* [Work task] Only the lines from the one containing "[00:00:00.00]" through the end of the entries are wanted, retyped exactly and without pictures.

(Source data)
* * * * * * *
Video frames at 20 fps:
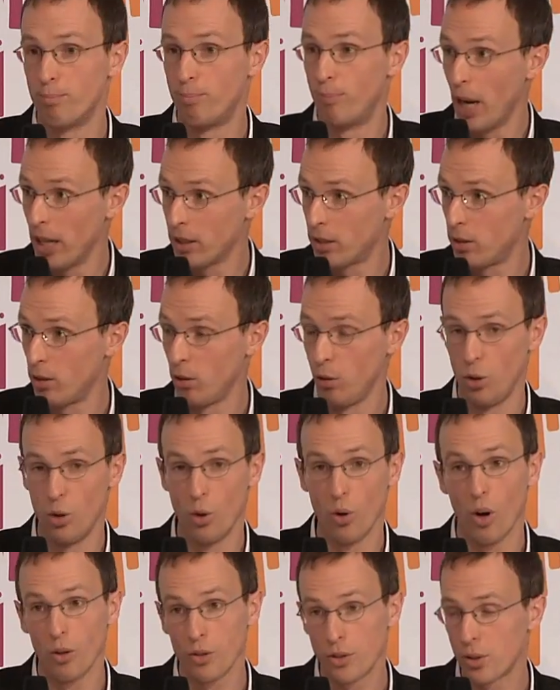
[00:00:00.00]
but
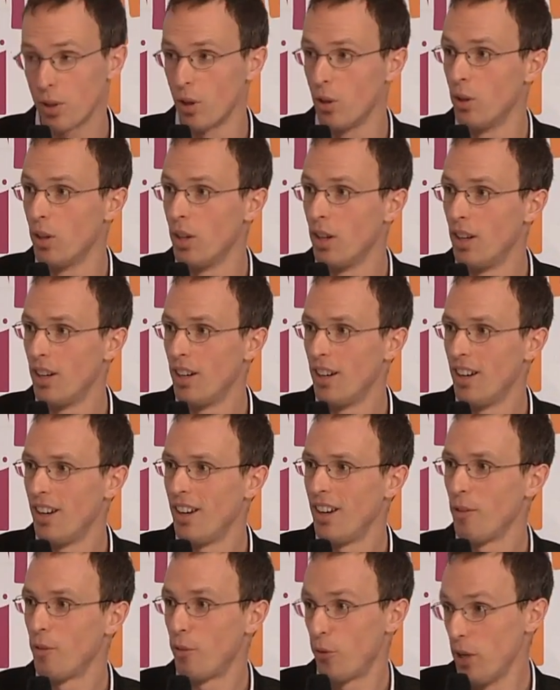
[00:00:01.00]
you're also
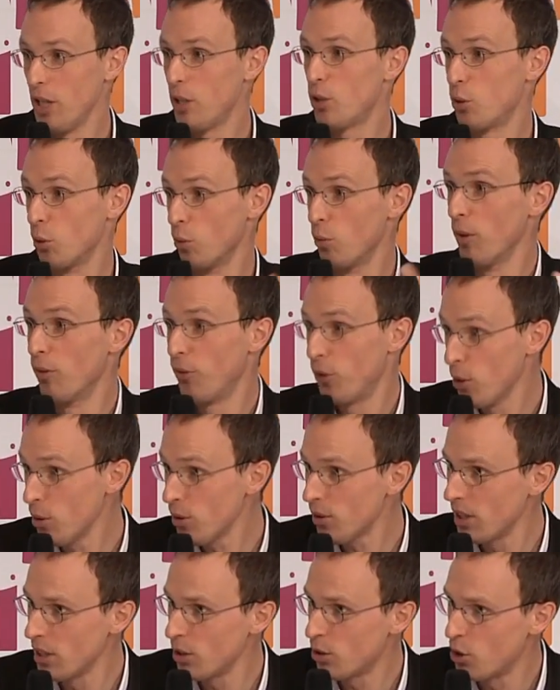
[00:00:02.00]
free to
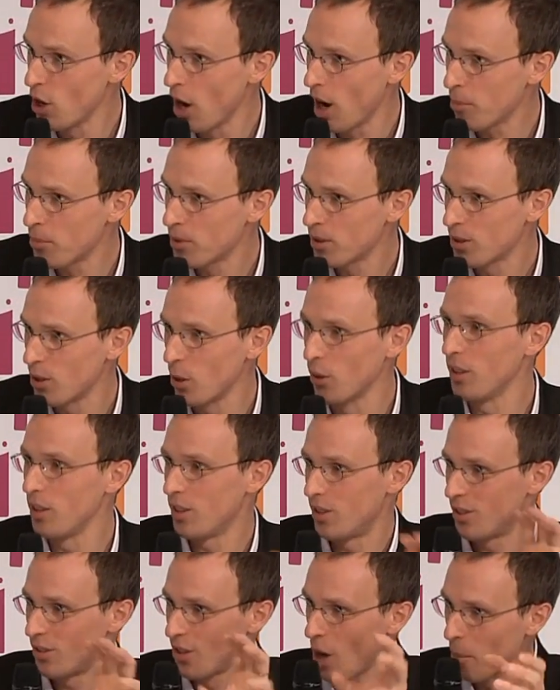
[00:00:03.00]
refuse these jobs, so
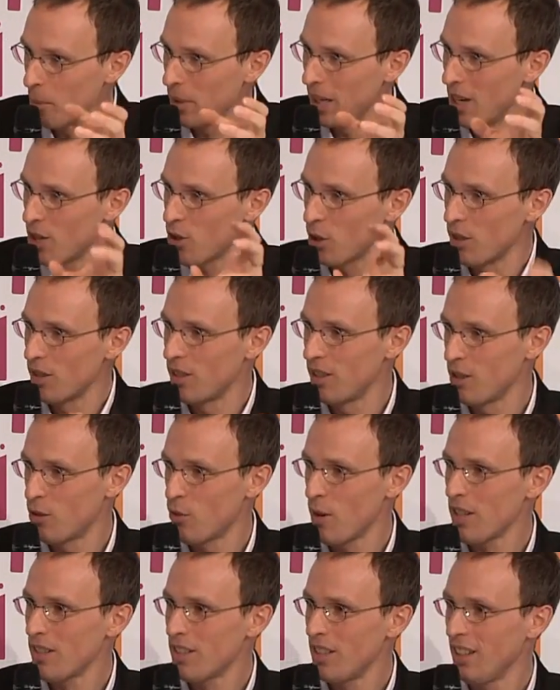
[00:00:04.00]
this combination is
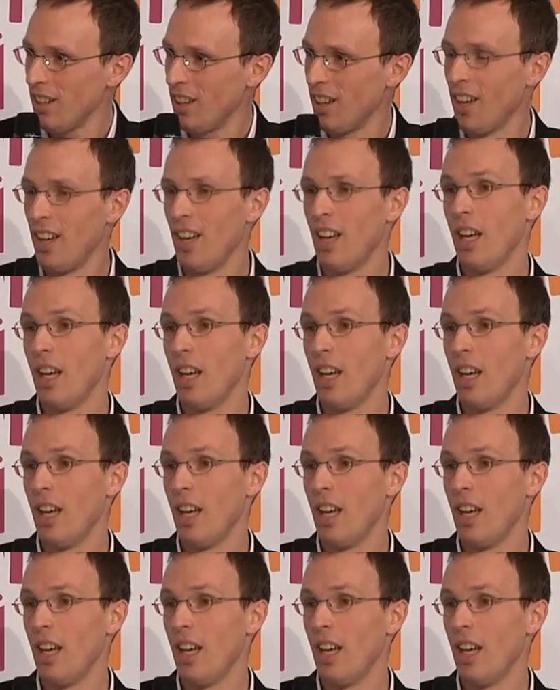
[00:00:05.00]
interesting.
* * * * * * *
* [Task solution]
[00:00:00.00]
but
[00:00:01.00]
you're also
[00:00:02.00]
free to
[00:00:03.00]
refuse these jobs, so
[00:00:04.00]
this combination is
[00:00:05.00]
interesting.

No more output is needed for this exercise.